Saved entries
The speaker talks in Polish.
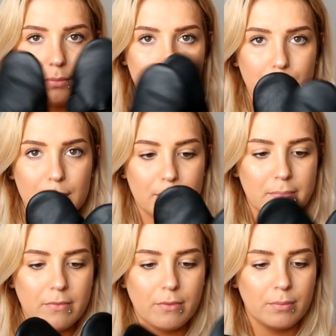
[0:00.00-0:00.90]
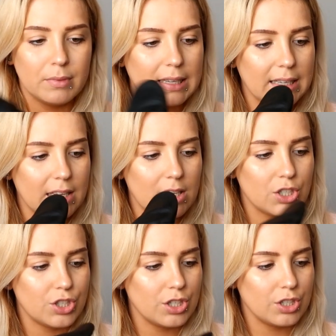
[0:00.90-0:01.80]
Mm, takie
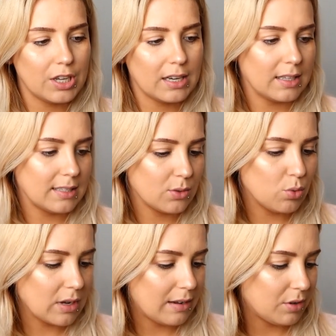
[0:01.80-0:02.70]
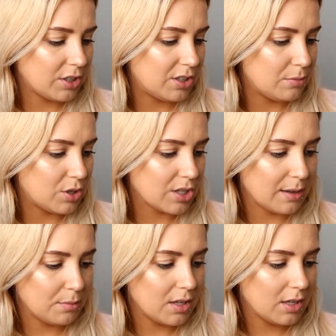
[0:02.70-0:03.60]
czarna skórka, właśnie
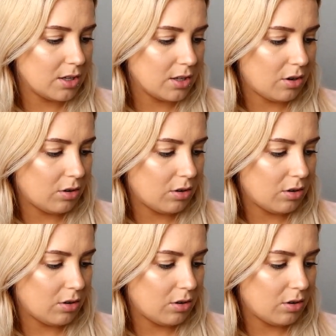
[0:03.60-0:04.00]
myszkę Miki.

*Work to be completed:*
Copy exactly the lines that run from the one containing "[0:00.90-0:01.80]" to the last line of the records, both included, and leave out every picture.

*Response to this task:*
[0:00.90-0:01.80]
Mm, takie
[0:01.80-0:02.70]
[0:02.70-0:03.60]
czarna skórka, właśnie
[0:03.60-0:04.00]
myszkę Miki.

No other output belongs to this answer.